A cartoon published in conservative British magazine the Spectator is drawing ire, with many saying it normalizes stalking.
The cartoon depicts two women speaking to each other at a table. "How can I get my stalker to lose interest in me?" asks the first woman.
"Marry him," the second woman responds.
Many people struggled to find humor in the cartoon due to the very serious danger of stalking.
Guardian writer Hadley Freeman tweeted that "two women a week are killed by a current or former partner" in the UK.
Another person pointed out that in the US three or more women are killed by an intimate partner each day.

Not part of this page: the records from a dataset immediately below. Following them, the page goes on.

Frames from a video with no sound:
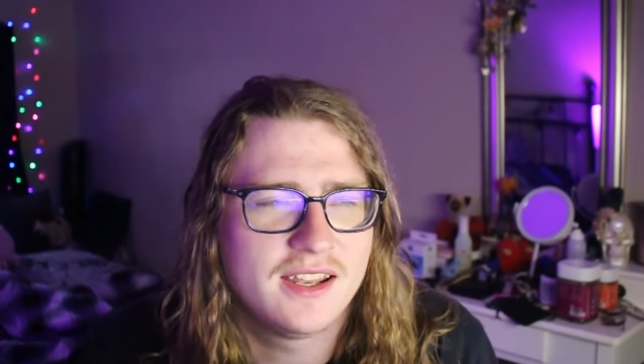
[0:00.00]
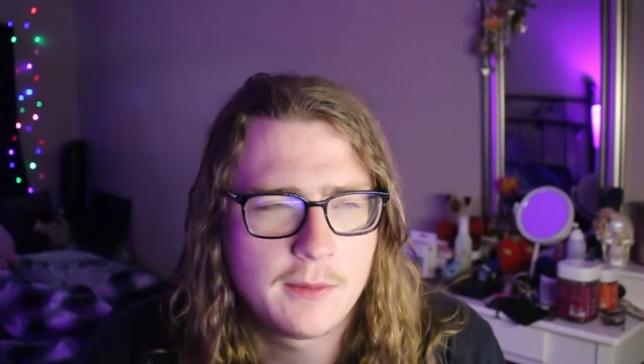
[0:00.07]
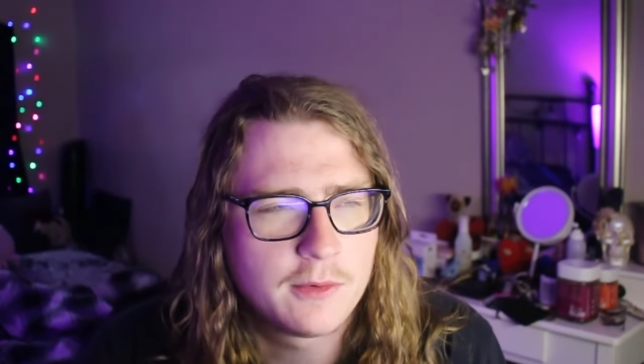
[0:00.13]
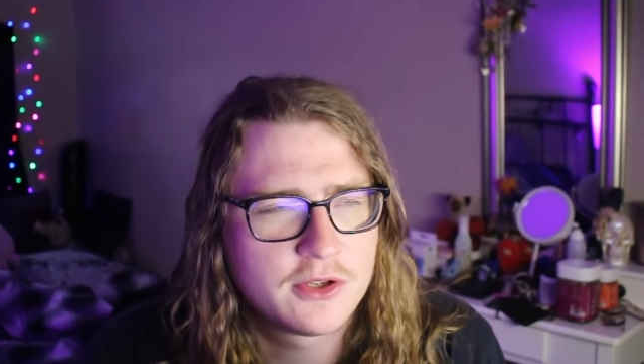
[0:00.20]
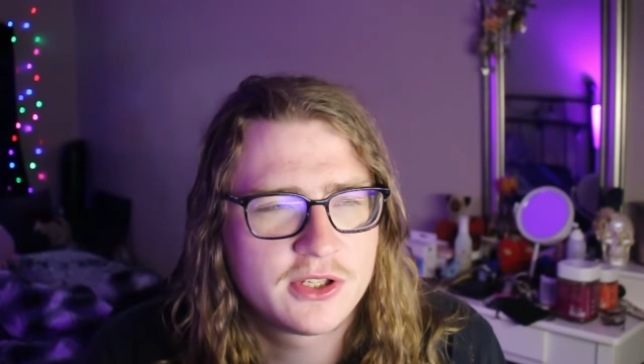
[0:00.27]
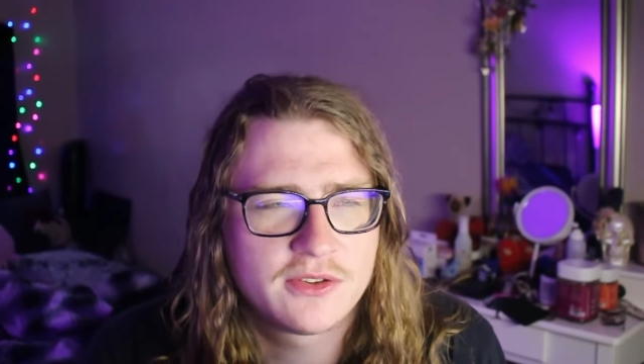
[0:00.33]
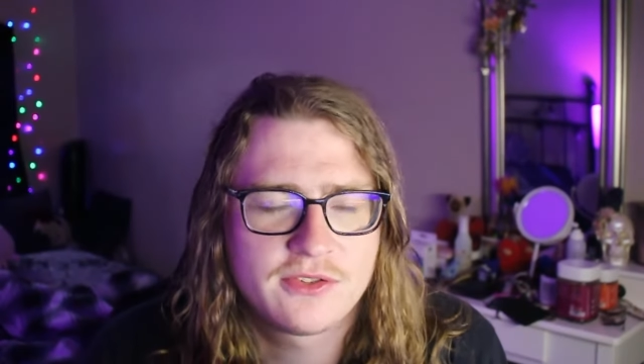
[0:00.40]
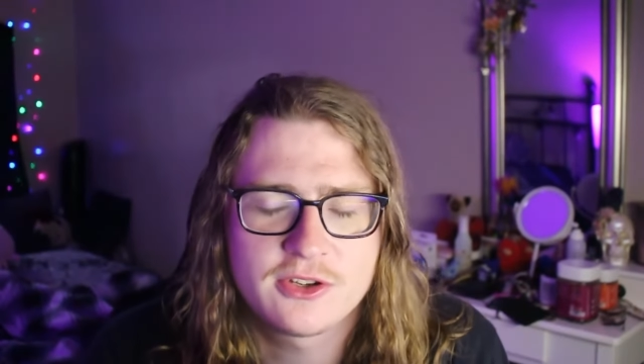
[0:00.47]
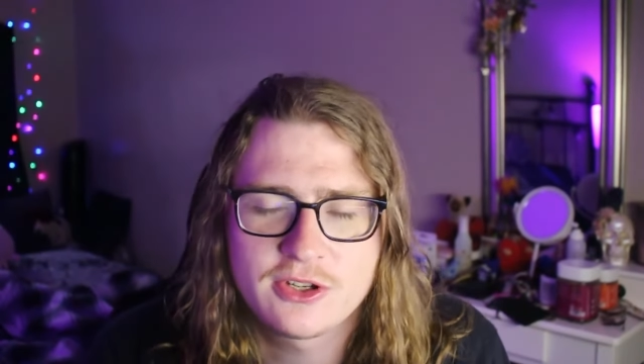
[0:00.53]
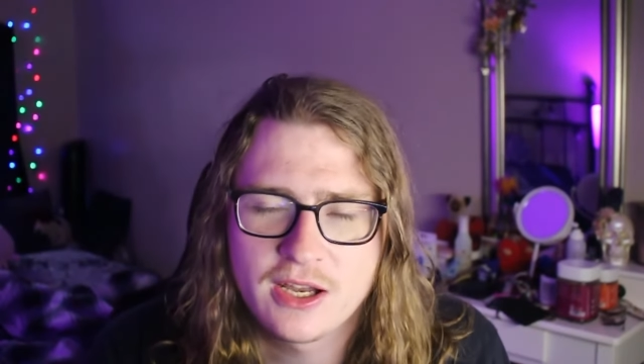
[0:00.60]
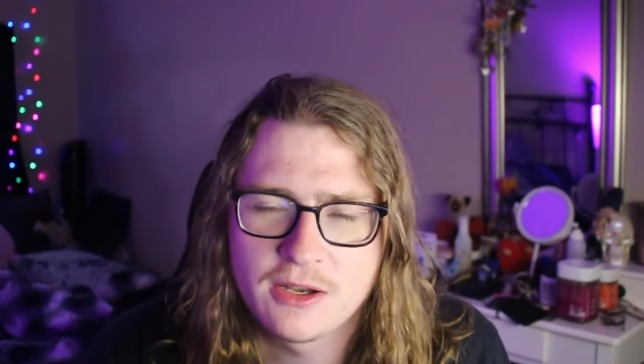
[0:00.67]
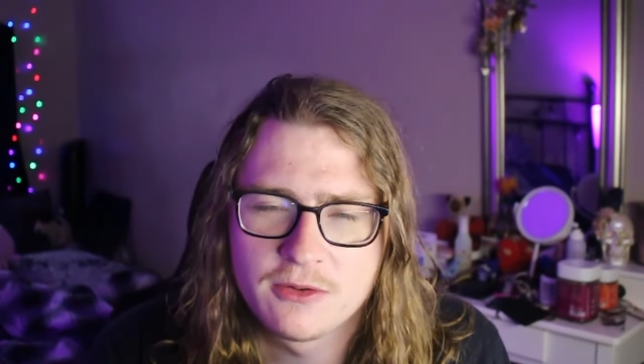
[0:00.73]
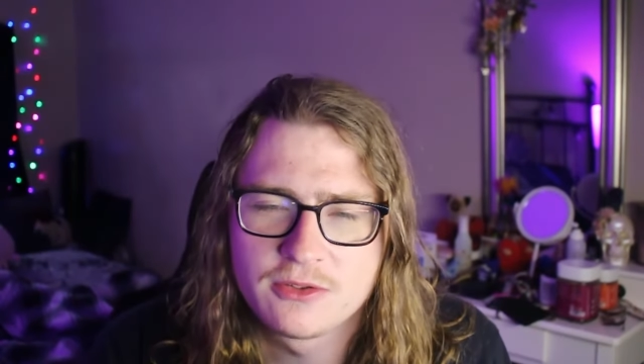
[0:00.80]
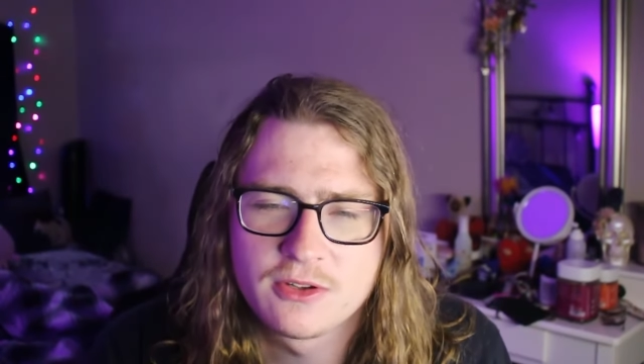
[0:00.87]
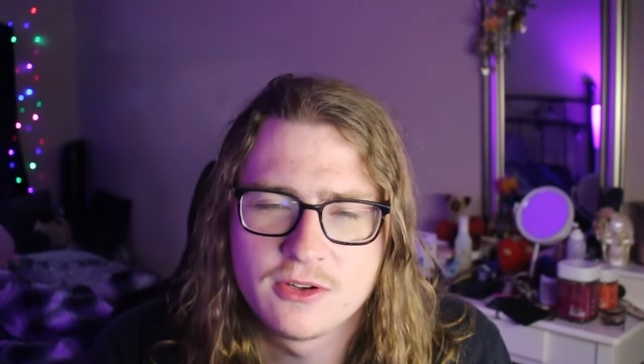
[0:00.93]
I watch different
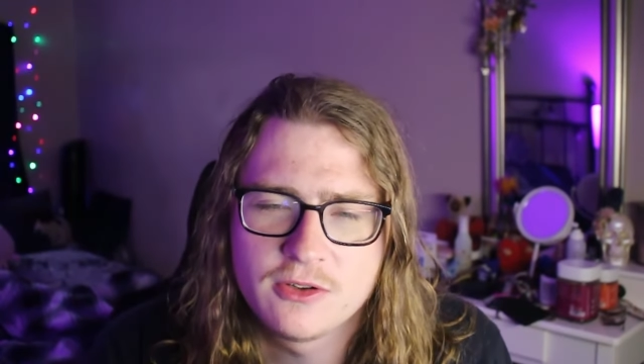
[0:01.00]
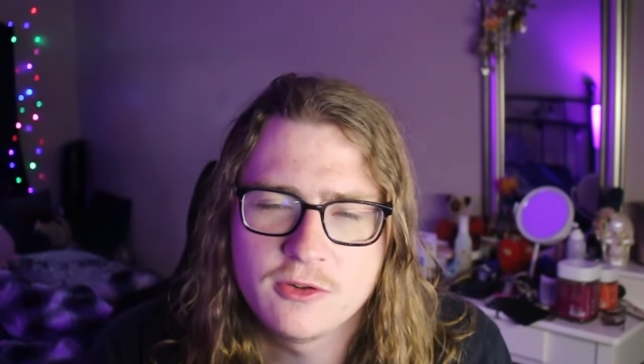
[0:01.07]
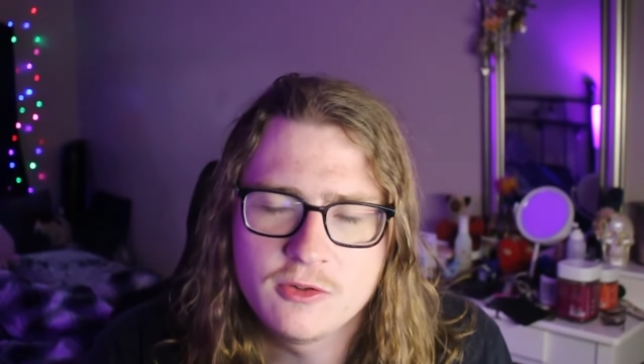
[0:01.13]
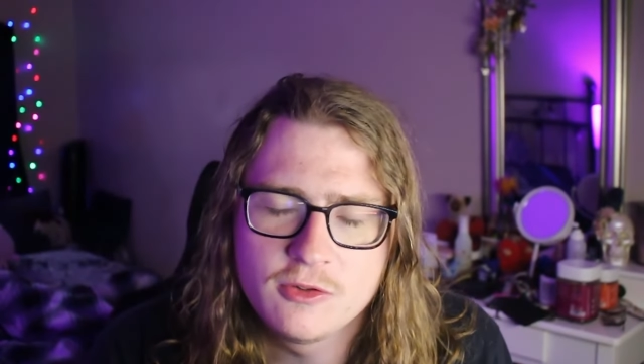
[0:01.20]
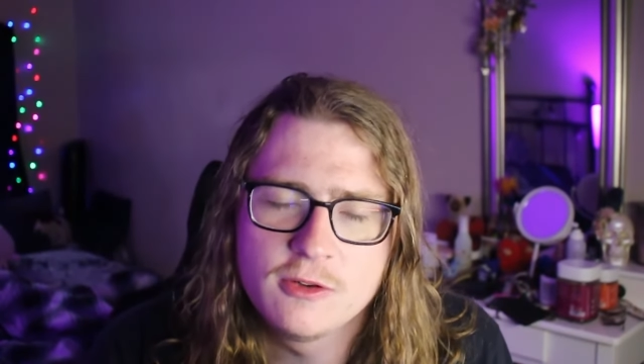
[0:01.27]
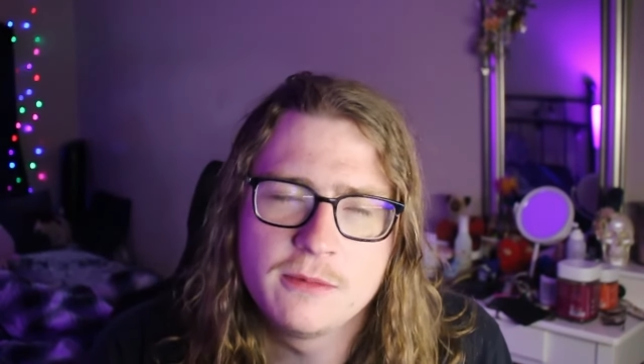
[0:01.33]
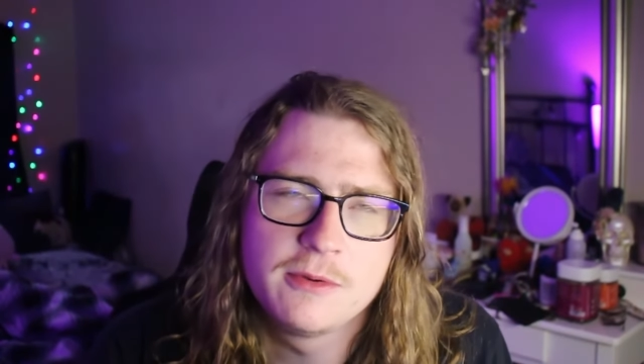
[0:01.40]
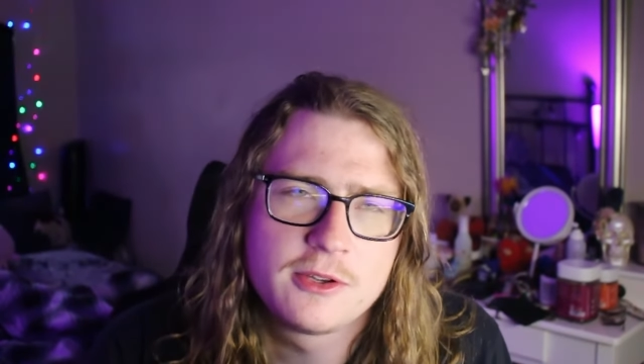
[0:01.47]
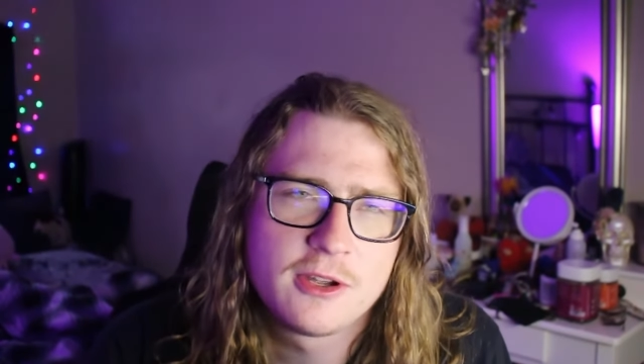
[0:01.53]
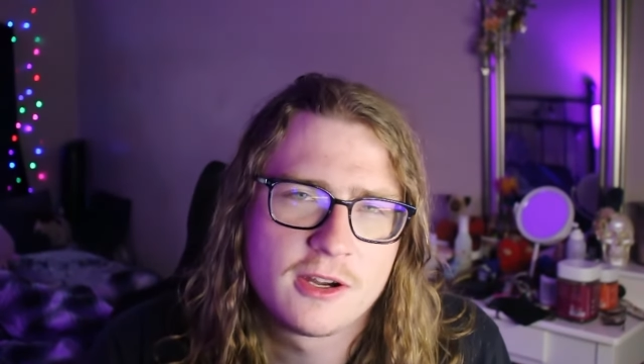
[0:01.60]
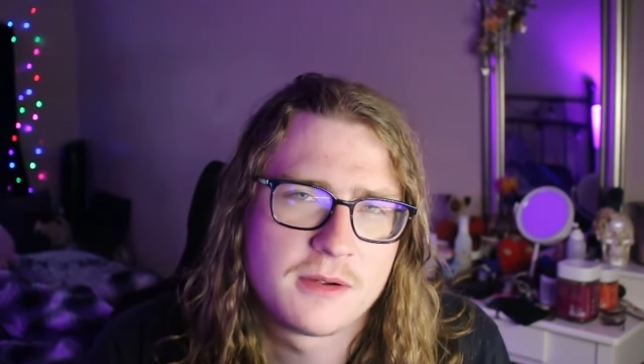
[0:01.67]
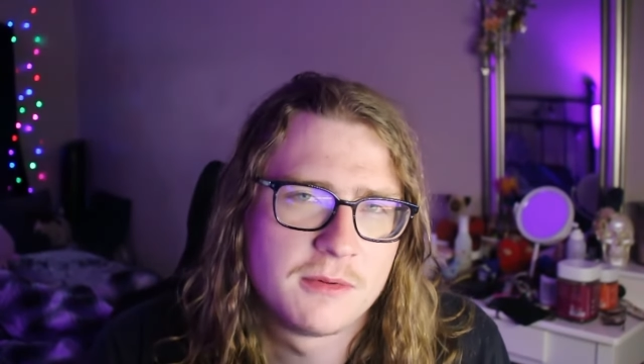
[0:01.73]
channels on YouTube who talk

Sophie Walker, the leader of the UK's Women's Equality Party, called stalking "murder in slow motion" and pointed out that only 1% of UK cases are prosecuted.
And a UK study determined that 94% of murders involved stalking, said Labour MP Stella Creasy.

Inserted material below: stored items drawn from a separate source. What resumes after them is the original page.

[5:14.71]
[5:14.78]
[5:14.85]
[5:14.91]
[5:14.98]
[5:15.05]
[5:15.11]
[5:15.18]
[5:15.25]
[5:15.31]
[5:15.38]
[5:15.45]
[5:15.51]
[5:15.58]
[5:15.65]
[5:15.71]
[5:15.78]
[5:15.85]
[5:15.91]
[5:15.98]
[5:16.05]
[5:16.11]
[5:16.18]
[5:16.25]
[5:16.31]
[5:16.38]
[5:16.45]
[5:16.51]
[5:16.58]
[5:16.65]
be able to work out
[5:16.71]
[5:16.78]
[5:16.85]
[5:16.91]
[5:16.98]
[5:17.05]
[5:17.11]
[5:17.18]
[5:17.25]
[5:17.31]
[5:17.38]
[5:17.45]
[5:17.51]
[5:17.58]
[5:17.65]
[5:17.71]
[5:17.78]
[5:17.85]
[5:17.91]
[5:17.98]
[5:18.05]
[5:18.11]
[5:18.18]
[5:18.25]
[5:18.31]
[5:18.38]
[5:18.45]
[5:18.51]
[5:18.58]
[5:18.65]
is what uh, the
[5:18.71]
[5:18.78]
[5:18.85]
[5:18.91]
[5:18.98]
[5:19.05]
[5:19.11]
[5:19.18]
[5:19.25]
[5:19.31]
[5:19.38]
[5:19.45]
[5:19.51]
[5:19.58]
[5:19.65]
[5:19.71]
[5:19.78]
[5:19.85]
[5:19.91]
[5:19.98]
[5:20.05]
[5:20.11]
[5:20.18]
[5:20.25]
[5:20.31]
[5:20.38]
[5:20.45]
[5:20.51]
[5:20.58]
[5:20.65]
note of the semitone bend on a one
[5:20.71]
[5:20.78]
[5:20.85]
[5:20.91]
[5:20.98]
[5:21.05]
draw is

Stalking is a criminal offense defined in the US as targeting a specific person with repeated instances of "visual or physical proximity, nonconsensual communication, or verbal, written, or implied threats, or a combination thereof, that would cause a reasonable person fear," according to the National Institute of Justice.
It was made a criminal offense in the UK in 2012.
In response to the cartoon, women are sharing their stories of being stalked, as well as stories of knowing people who've been victims.
And now, many people are calling on the Spectator to retract the cartoon and issue an apology.
Sal Brinton, the president of Britain's Liberal Democrats, called upon the magazine's editor, Fraser Nelson, to not only to retract the cartoon and apologize, but to also publish a piece on the dangers of stalking.
Nelson and Spectator representatives did not immediately respond to request for comment.